21st Governor of Queensland
- In office 22 July 1985 – 29 July 1992
- Monarch: Elizabeth II
- Premier: Sir Joh Bjelke-Petersen Mike Ahern Russell Cooper Wayne Goss
- Preceded by: Sir James Ramsay
- Succeeded by: Leneen Forde

14th Chief Justice of Queensland
- In office 18 February 1982 – 7 July 1985
- Premier: Sir Joh Bjelke-Petersen
- Preceded by: Charles Wanstall
- Succeeded by: Dormer Andrews

Personal details
- Born: 4 March 1921 Burringbar, New South Wales
- Died: 4 September 2004 (aged 83) Ascot, Queensland
- Spouse: Georgina Pearce ​(m. 1942)​
- Children: 3
- Education: University of Queensland

Military service
- Allegiance: Australia
- Branch/service: Royal Australian Air Force
- Years of service: 1941–1946
- Rank: Flight Lieutenant
- Battles/wars: Second World War

= Walter Campbell (judge) =

Australian judge, administrator and governor

Sir Walter "Wally" Benjamin Campbell, (4 March 1921 – 4 September 2004) was an Australian judge, administrator and governor. He was the Chief Justice of the Supreme Court of Queensland, Chancellor of the University of Queensland and the 21st Governor of Queensland from 1985 to 1992.

==Background and early life==
Campbell was born in Burringbar, northern New South Wales, to Archie Eric Gordon Campbell and Leila Mary, née Murphy. Archie Campbell was a decorated soldier of the First World War, having won the Military Cross for gallantry in action against the Ottoman Turks in Gaza and the Distinguished Service Order for later efforts in Damascus. Leila Campbell died unexpectedly, leaving Campbell and his brothers to spend a considerable amount of time with their mother's parents in northern New South Wales.
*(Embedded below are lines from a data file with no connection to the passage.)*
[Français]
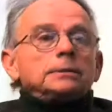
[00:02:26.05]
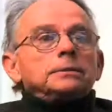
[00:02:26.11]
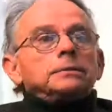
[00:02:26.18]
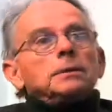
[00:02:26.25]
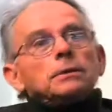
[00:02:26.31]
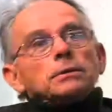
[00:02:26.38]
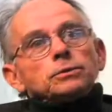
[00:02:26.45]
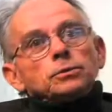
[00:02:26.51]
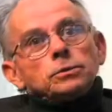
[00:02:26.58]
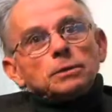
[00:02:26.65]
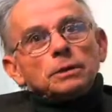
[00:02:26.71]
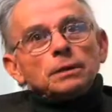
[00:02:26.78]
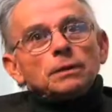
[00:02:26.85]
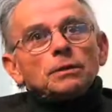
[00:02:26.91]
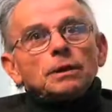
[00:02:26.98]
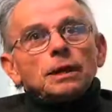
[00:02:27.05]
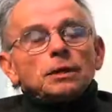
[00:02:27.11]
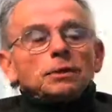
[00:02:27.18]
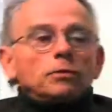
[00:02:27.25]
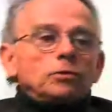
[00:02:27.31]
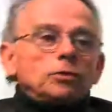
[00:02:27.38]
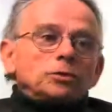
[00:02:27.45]
dans, le cadre
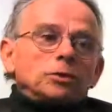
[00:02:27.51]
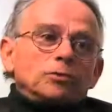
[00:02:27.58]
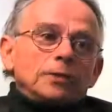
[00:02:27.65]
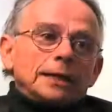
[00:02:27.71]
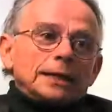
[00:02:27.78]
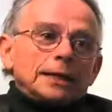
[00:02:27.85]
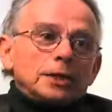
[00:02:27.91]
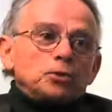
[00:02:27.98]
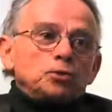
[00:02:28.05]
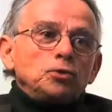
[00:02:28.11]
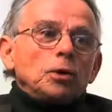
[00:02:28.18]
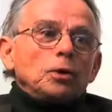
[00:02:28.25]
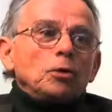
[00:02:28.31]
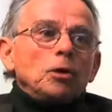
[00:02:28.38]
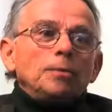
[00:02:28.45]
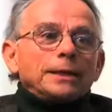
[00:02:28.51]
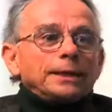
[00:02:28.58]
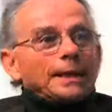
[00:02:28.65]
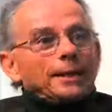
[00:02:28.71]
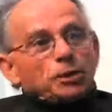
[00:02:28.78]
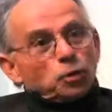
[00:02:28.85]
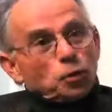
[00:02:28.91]
de la philosophie de la nature, l'homme est
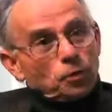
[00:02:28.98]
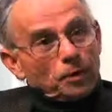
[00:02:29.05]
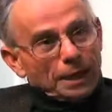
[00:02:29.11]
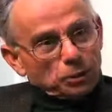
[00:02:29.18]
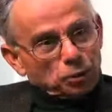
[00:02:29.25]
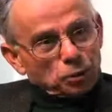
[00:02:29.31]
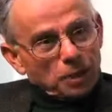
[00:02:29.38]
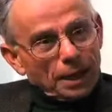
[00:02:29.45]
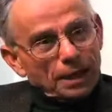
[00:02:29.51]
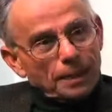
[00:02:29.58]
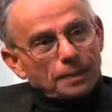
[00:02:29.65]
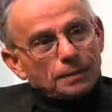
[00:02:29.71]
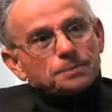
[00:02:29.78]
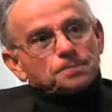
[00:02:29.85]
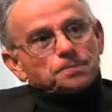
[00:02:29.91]
un être naturel,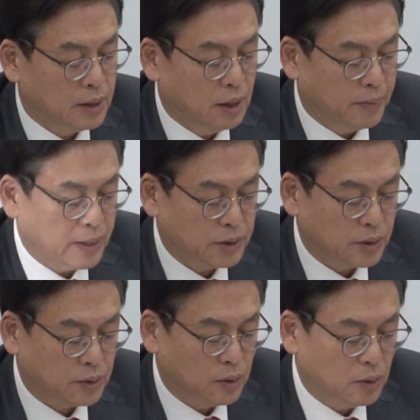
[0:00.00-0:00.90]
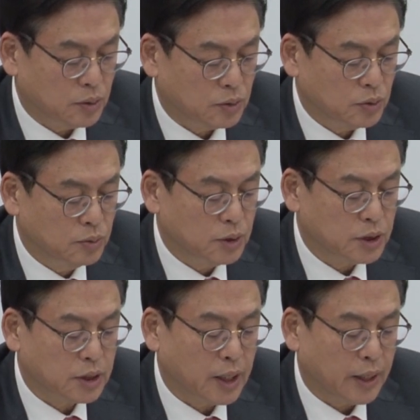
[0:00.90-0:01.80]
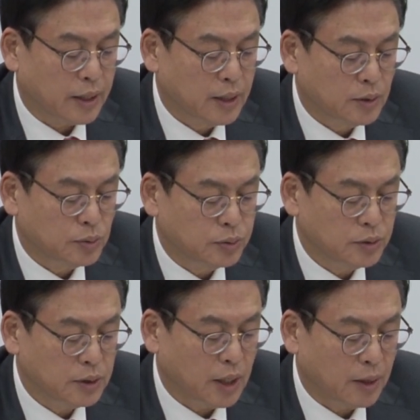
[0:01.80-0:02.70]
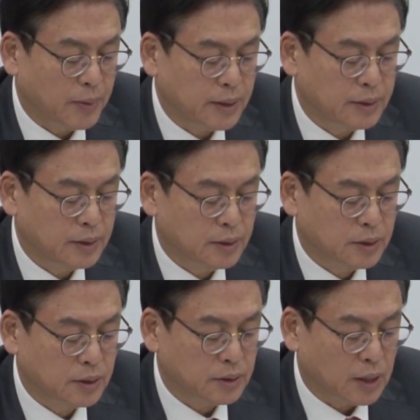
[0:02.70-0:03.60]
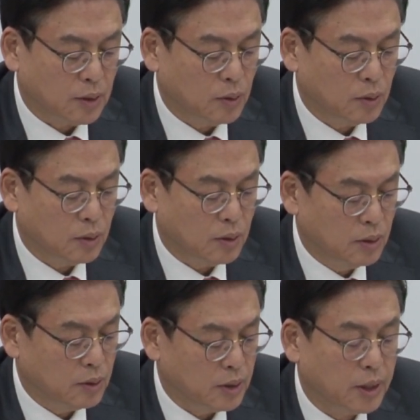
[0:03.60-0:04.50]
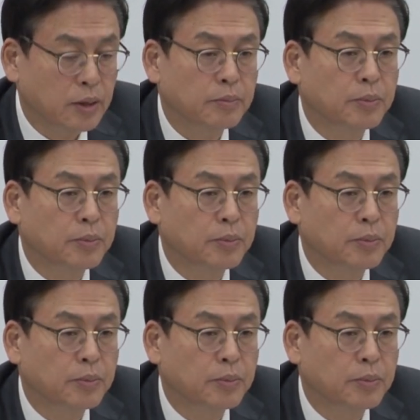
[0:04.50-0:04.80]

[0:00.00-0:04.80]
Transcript: 일방적으로 중국 측의 훈계만 들었다고 언론에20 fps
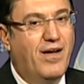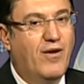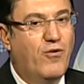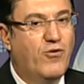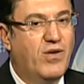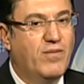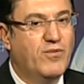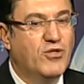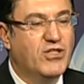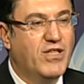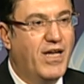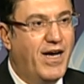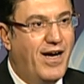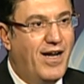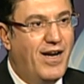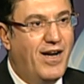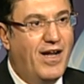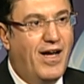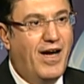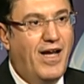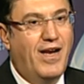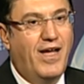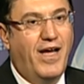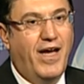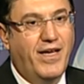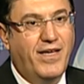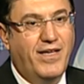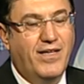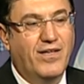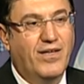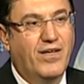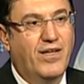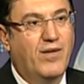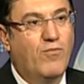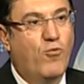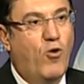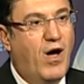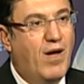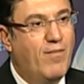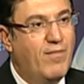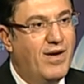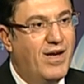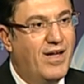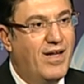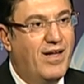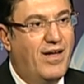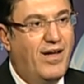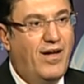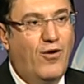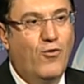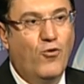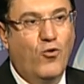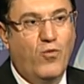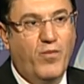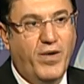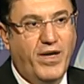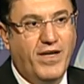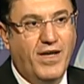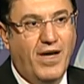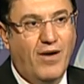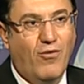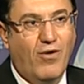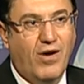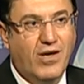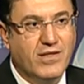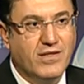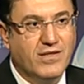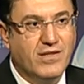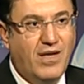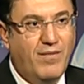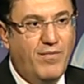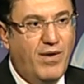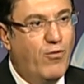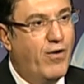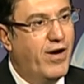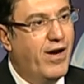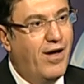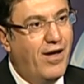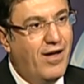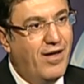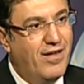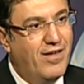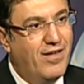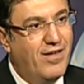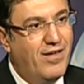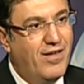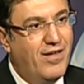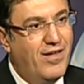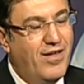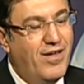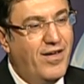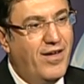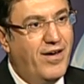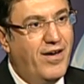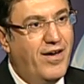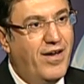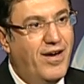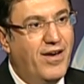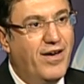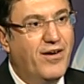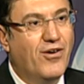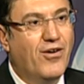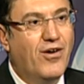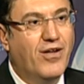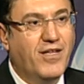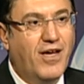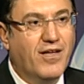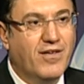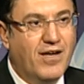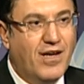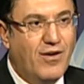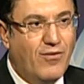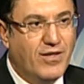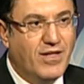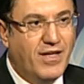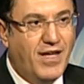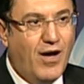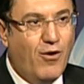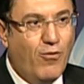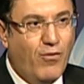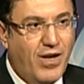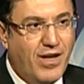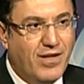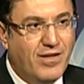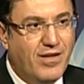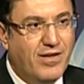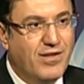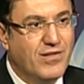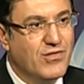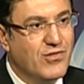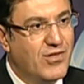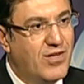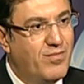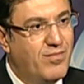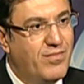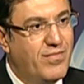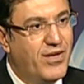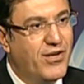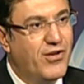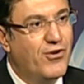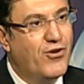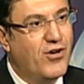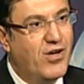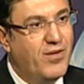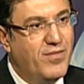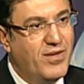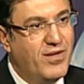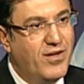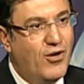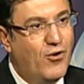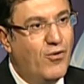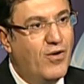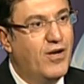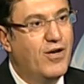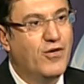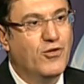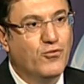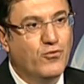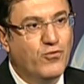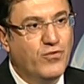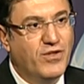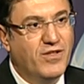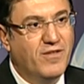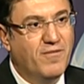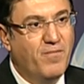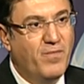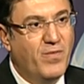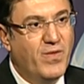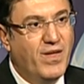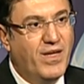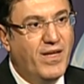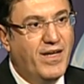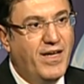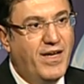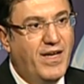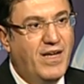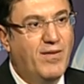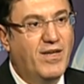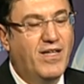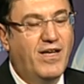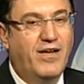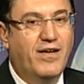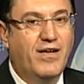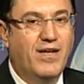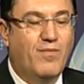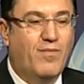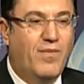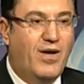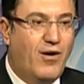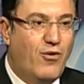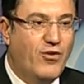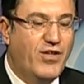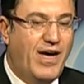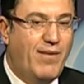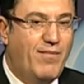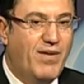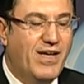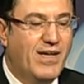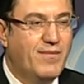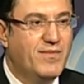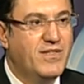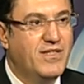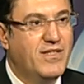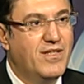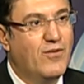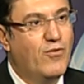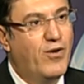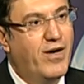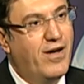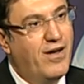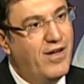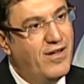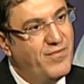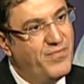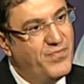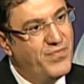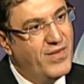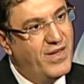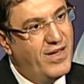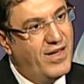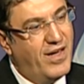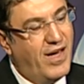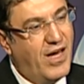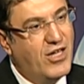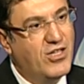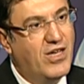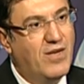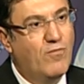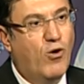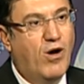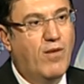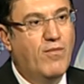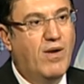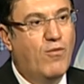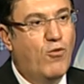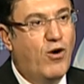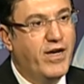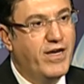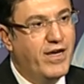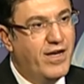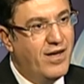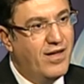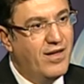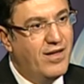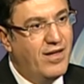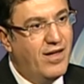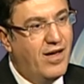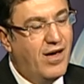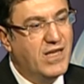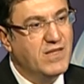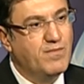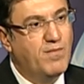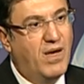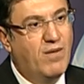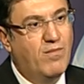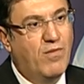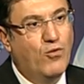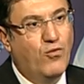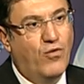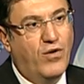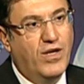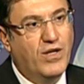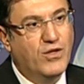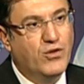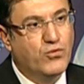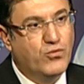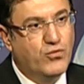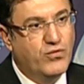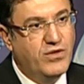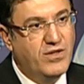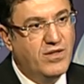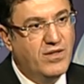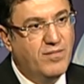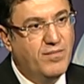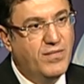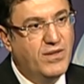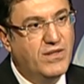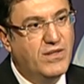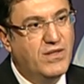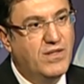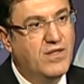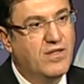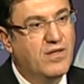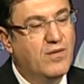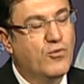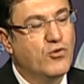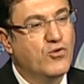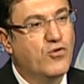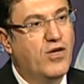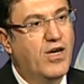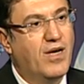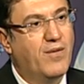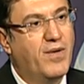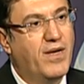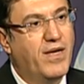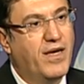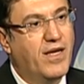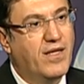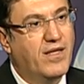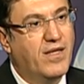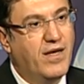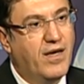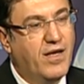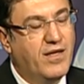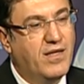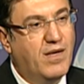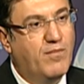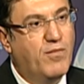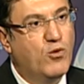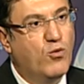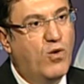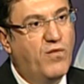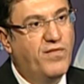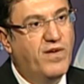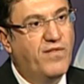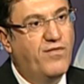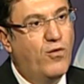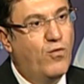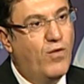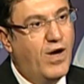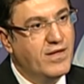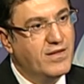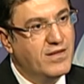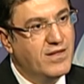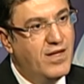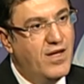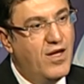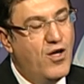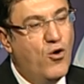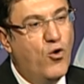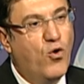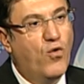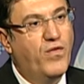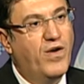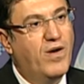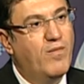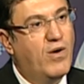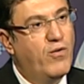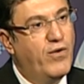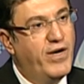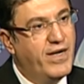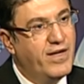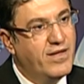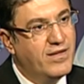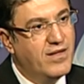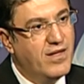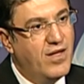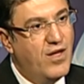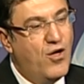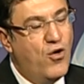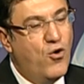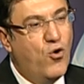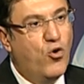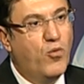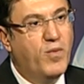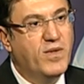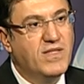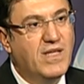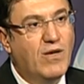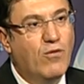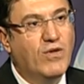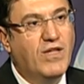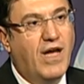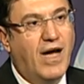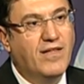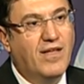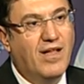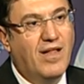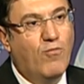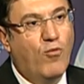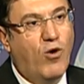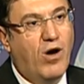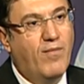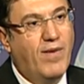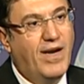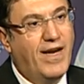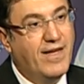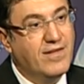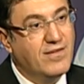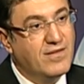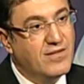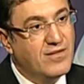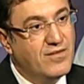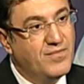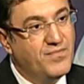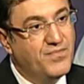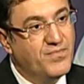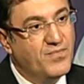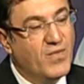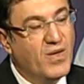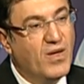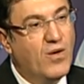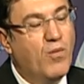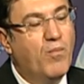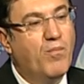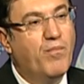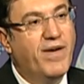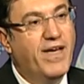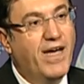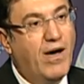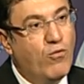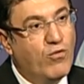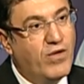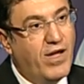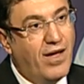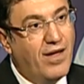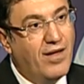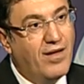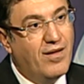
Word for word: كنا بنشتغل على اي معامله حكوميه او خاصه بالورق صحيح الاجراءات حضرتك دلوقتي اتحولت للنظام الرقمي اللي هو الالكتروني أوكي. يعني بدل حضرتك ما اقعد اعمل 50 ورقه مم. عشان معامله معينه مم. اصبح الموضوع الكتروني بيسير بسرعه كبيره جدا جدا طب. بتوفر في الوقت طب. وفي الموارد وبتزود عدد المعاملات طب. بجوده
The death of his mother interrupted Campbell's early education at a Christian Brothers' convent in Toowoomba and led to his continuing his studies at a college in Lismore, New South Wales. Campbell completed his education at Downlands College, Toowoomba, becoming the college's first Open Scholar in the late 1930s, having already been named dux of the college twice and earning the highest grade in Queensland for Senior Latin.

==University and military service==
Campbell attended the University of Queensland from 1940, and served as editor of the student paper Semper Floreat during his first year. He interrupted his studies in 1941 to take up service in the Royal Australian Air Force (RAAF), during the Second World War. He passed his pilot's examination at RAAF Base Amberley on 7 December 1941 and was assigned to the 67th Reserve Squadron of the RAAF, which patrolled Australia's eastern coast. Campbell became a flight instructor and was based in Tasmania, badly injuring his knee in a biplane crash. After his recovery, the RAAF put Campbell in command of a Liberator Base in the Darling Downs.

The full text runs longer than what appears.